***** Data in this exercise

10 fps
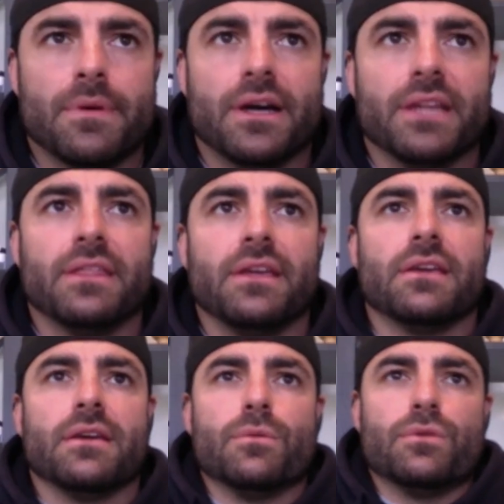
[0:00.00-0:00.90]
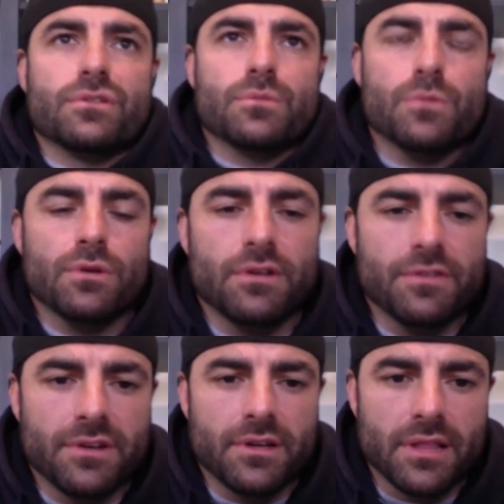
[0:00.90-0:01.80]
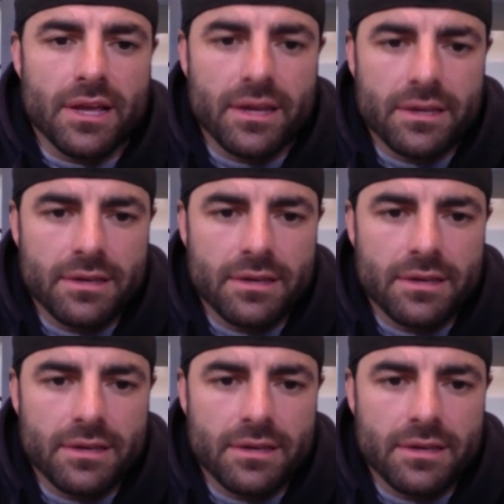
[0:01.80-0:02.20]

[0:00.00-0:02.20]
i think it was more of a like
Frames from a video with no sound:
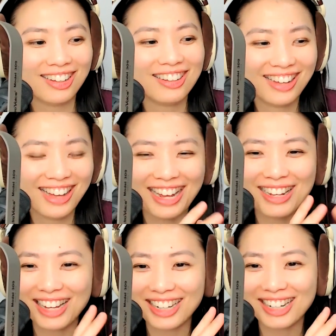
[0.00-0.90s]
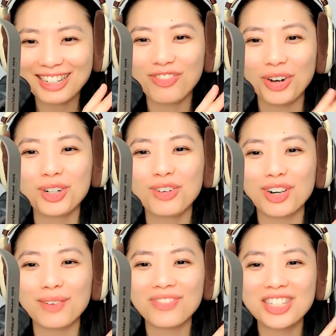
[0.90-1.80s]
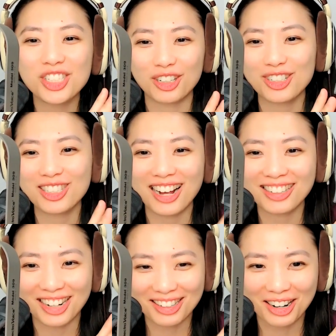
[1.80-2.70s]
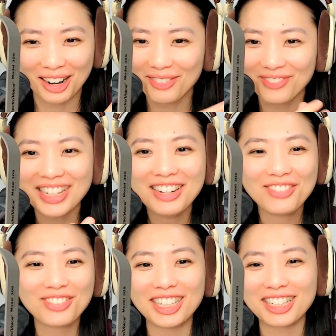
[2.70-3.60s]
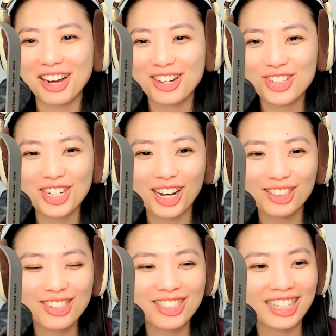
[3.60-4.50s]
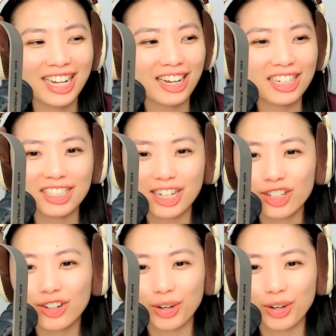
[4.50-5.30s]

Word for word: I, I got a photo from shutterstock.com for like a hundred dollars then i got another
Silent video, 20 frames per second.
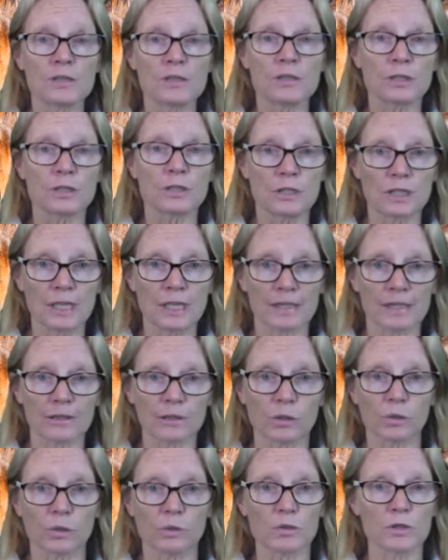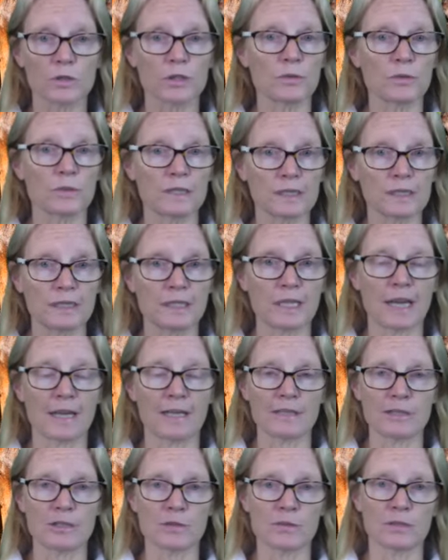to get the horse to
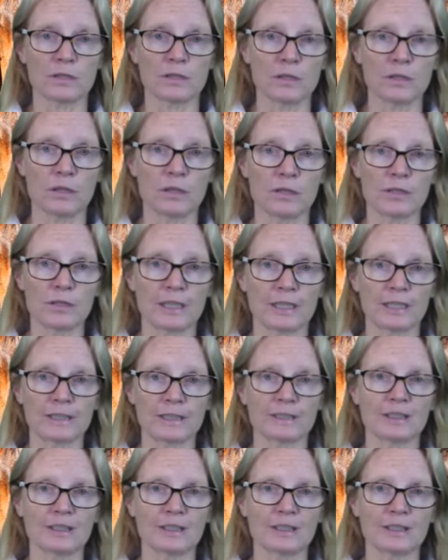engage with learning.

**********

Wherever the word "from" turns up in the records, copy out the line it is on.

Frames from a video with no sound:
Word for word: I, I got a photo from shutterstock.com for like a hundred dollars then i got another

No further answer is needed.